What the task requires - Transcribe every entry word for word, leaving out all images.

Supplied records -
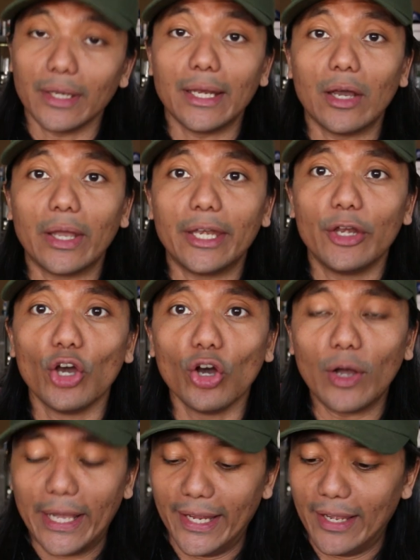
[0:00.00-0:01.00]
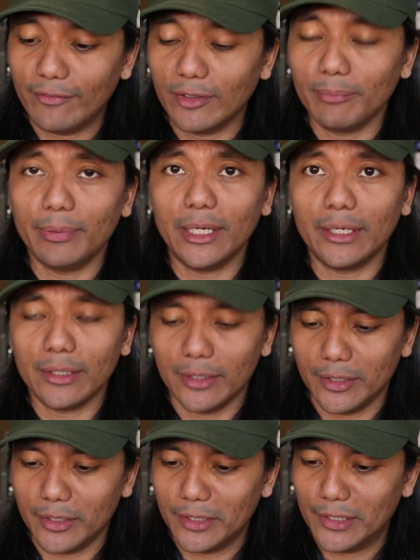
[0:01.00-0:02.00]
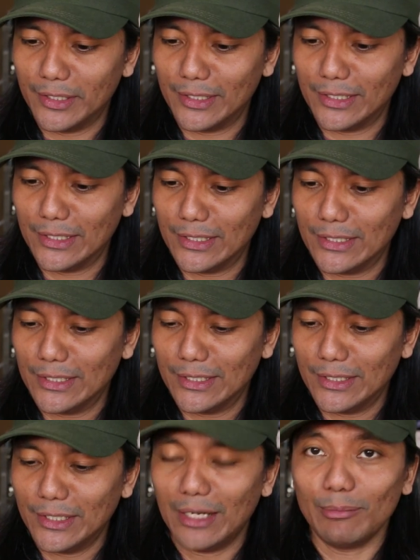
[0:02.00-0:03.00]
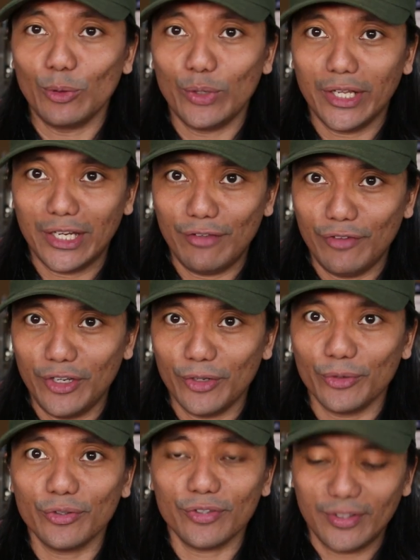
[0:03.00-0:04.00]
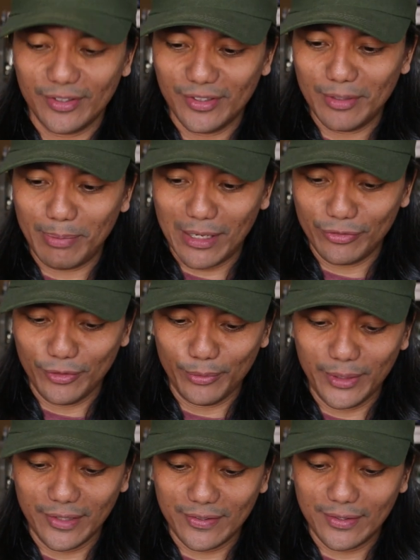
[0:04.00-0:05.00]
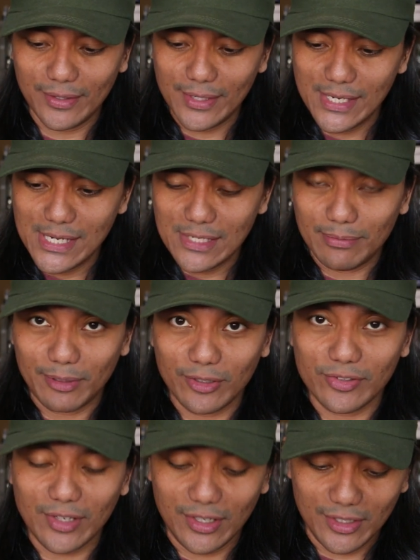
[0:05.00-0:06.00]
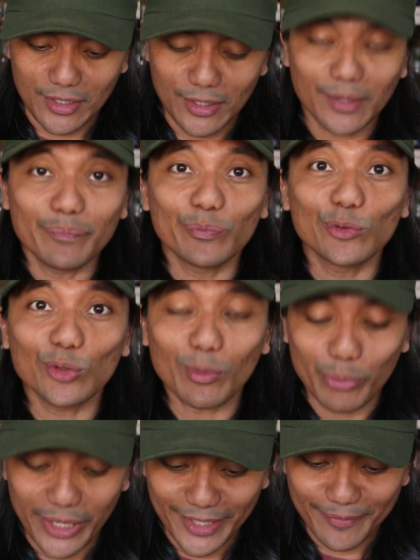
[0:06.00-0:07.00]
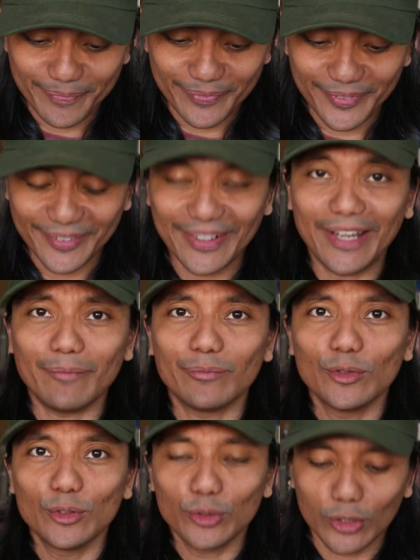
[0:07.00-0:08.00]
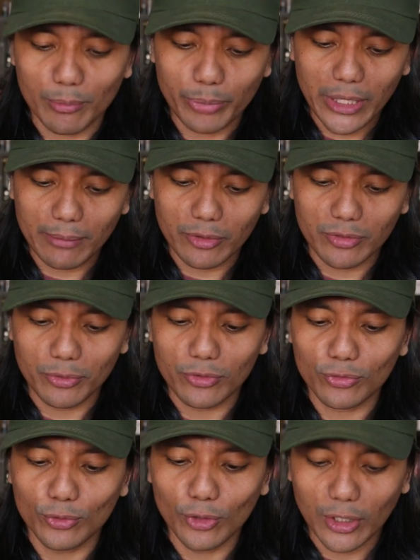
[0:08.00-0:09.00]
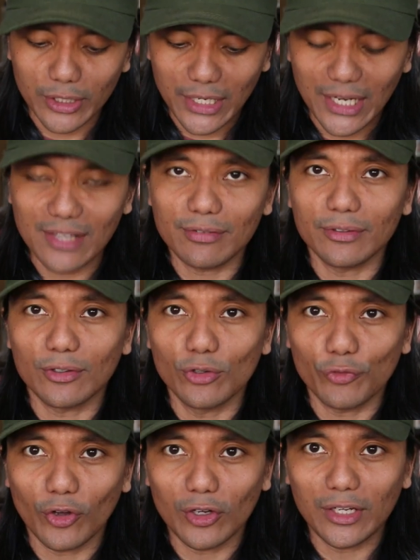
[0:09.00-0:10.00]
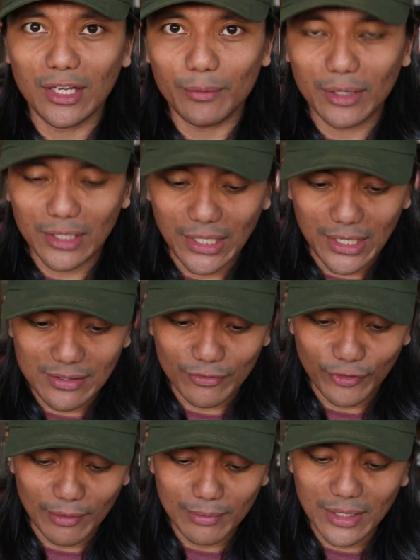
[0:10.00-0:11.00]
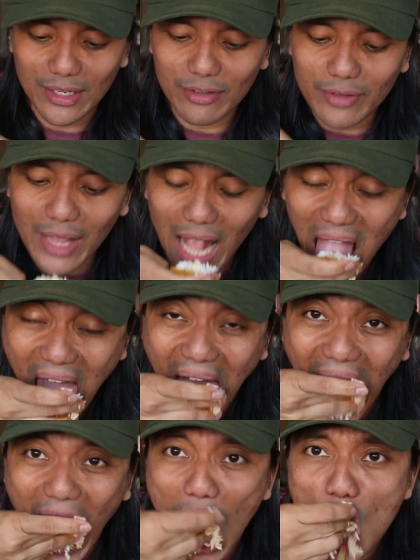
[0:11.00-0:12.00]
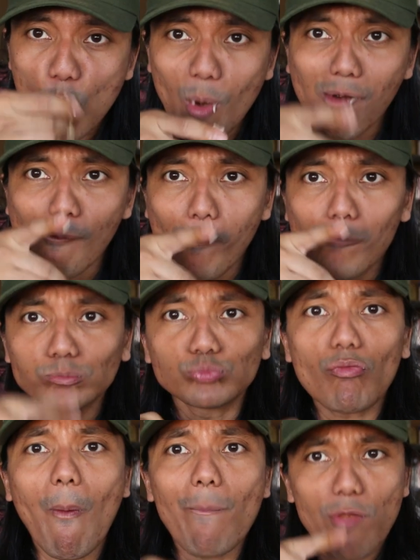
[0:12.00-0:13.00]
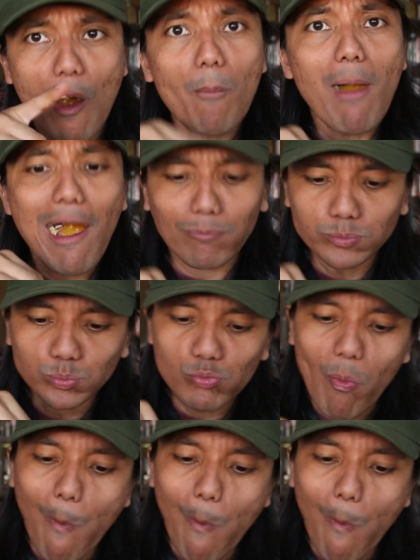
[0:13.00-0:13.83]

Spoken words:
Now, I know I haven't been uploading any videos in the past few weeks. It's because I took a break, right? Took a break because it was a school holiday, something to go for holiday with the kids, the family and everything. Now I'm back.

Task solution -
[0:00.00-0:01.00]
[0:01.00-0:02.00]
[0:02.00-0:03.00]
[0:03.00-0:04.00]
[0:04.00-0:05.00]
[0:05.00-0:06.00]
[0:06.00-0:07.00]
[0:07.00-0:08.00]
[0:08.00-0:09.00]
[0:09.00-0:10.00]
[0:10.00-0:11.00]
[0:11.00-0:12.00]
[0:12.00-0:13.00]
[0:13.00-0:13.83]

Spoken words:
Now, I know I haven't been uploading any videos in the past few weeks. It's because I took a break, right? Took a break because it was a school holiday, something to go for holiday with the kids, the family and everything. Now I'm back.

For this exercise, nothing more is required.